Même avant la guerre, Gaza était confrontée à des problèmes de gestion des déchets, produisant un volume stupéfiant de 1 700 tonnes de déchets par jour pour seulement deux décharges principales. Par exemple, avant la guerre, 3,9 millions de tonnes de déchets étaient éliminées dans la principale décharge de Johr Edeek, dans le nord du pays, et les déchets empilés avaient une hauteur de 20 à 35 mètres au-dessus du sol. Cette décharge fonctionne au-delà de ses capacités depuis des années et les ordures y sont brûlées fréquemment faute de ressources, ce qui soulève de plus en plus d’inquiétudes quant aux effets environnementaux, sanitaires et sociaux néfastes de cette pratique.

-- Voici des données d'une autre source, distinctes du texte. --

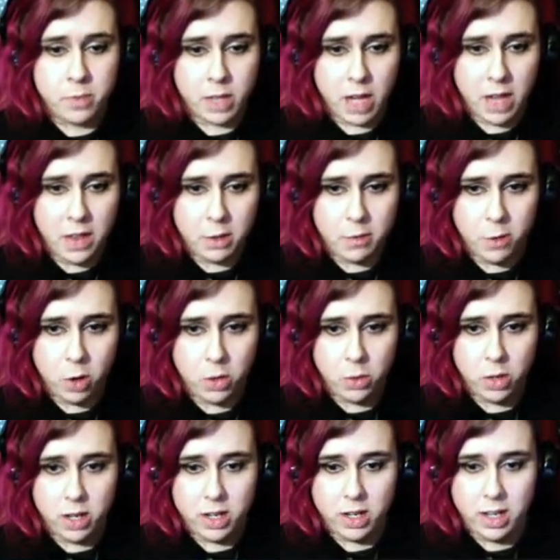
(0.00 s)
And then the fourth
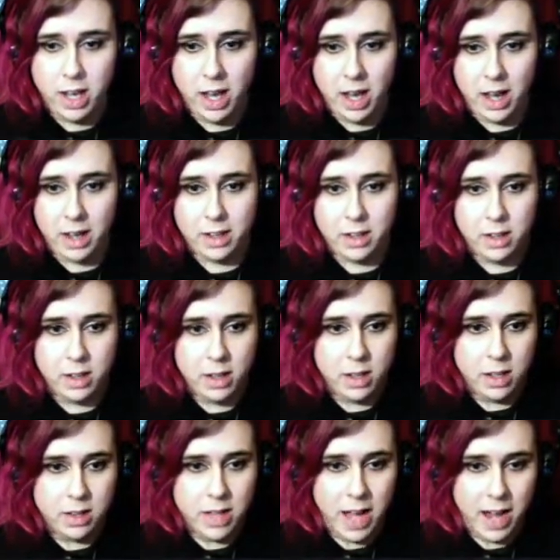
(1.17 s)
Berlin, one, yeah. I'm on my way up to
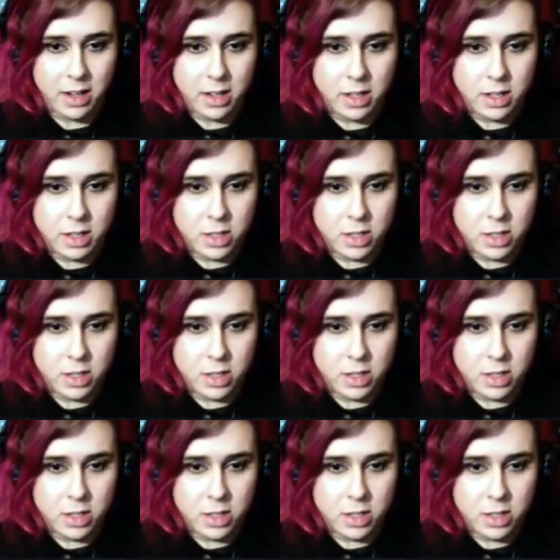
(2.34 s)
the that bridge.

Dans la bande de Gaza en général, le nombre de véhicules de collecte de déchets solides est passé de 112 à 73 entre 2017 et 2022 ; ces véhicules étaient en majorité vétustes et d’une qualité et d’une quantité insuffisantes pour répondre aux besoins, un véhicule desservant 21 000 habitants et un éboueur desservant 3 343 habitants.

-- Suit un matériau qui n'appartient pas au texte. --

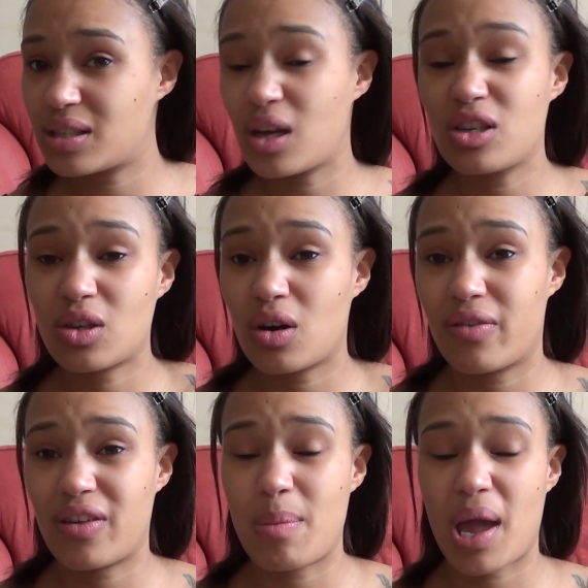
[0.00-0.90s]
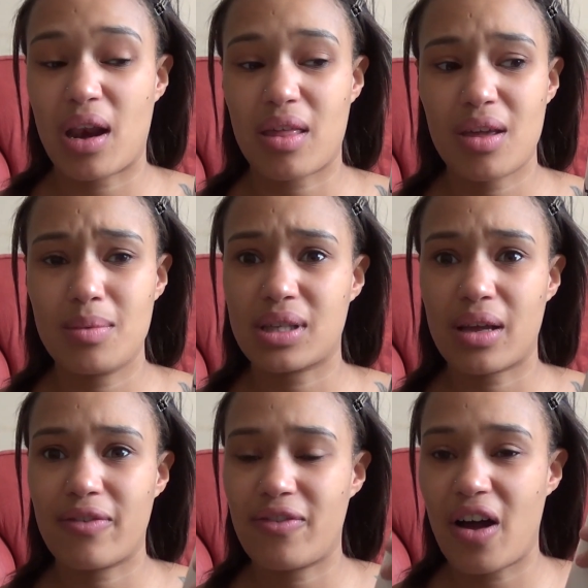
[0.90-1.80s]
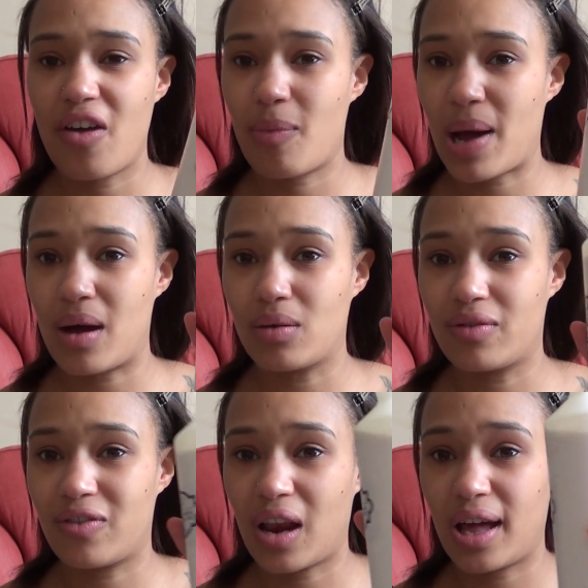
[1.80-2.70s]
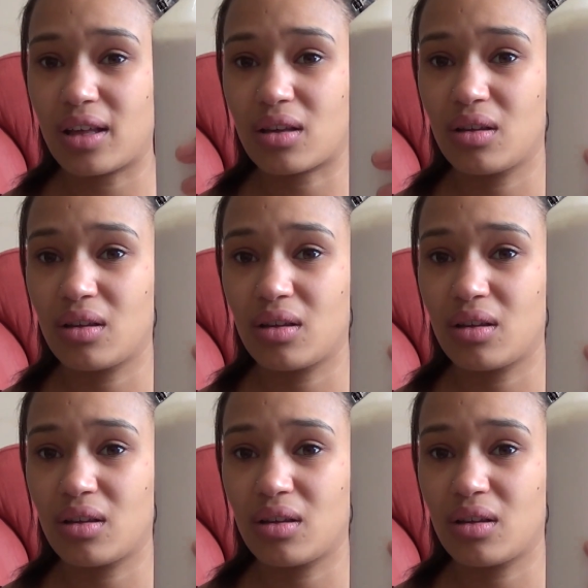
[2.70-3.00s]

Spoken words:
so I just got it off eBay and I think it was like £5 for like,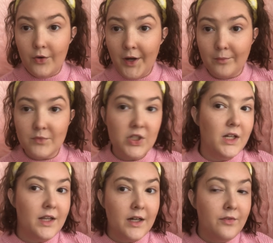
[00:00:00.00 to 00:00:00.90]
Okay, so
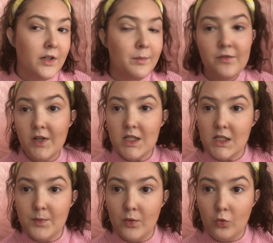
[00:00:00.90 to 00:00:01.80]
now that I feel like my face
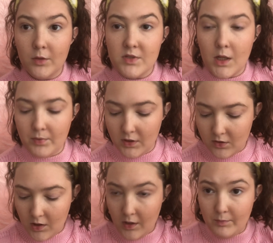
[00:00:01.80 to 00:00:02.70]
has been warmed up a
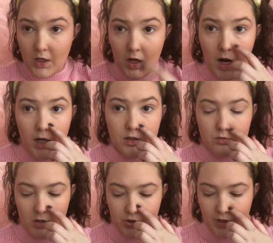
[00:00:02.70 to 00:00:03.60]
little and I'm not
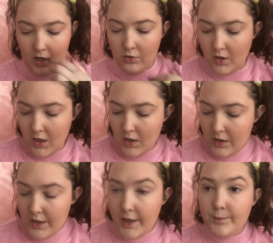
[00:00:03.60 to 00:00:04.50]
as washed out,
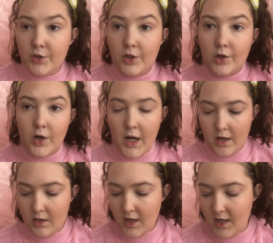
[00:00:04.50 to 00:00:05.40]
I'm gonna go
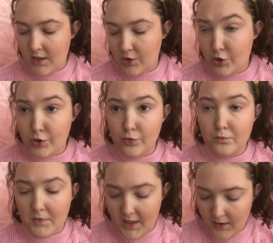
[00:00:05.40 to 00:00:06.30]
ahead and do
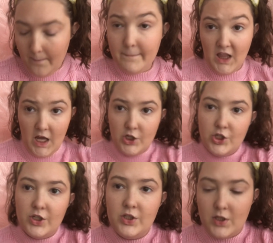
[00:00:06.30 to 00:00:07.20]
my
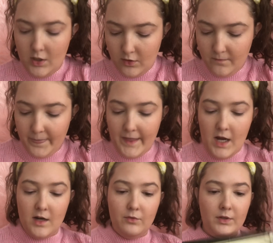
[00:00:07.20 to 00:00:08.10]
blush. So
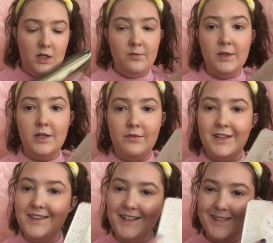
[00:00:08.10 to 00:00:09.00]
I really have been
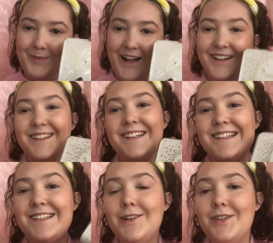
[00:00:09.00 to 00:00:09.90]
loving this palette
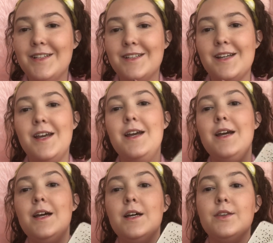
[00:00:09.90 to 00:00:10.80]
still. This is
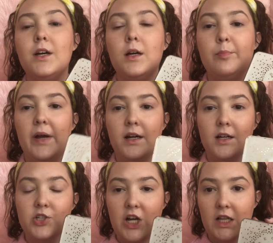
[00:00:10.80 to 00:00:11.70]
the
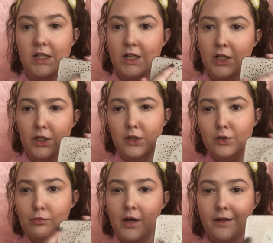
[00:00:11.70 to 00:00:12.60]
Becca Jaclyn
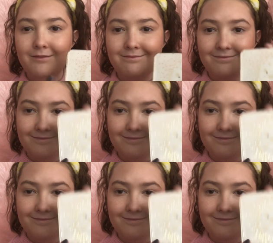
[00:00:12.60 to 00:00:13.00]
Hill one.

La guerre a causé davantage de dégâts, paralysé l’infrastructure vitale de la collecte de déchets et exacerbé une situation déjà désastreuse. Les véhicules de collecte de déchets, les installations et les centres de traitement des déchets médicaux ayant été détruits, les municipalités doivent se démener face à l’escalade de la crise.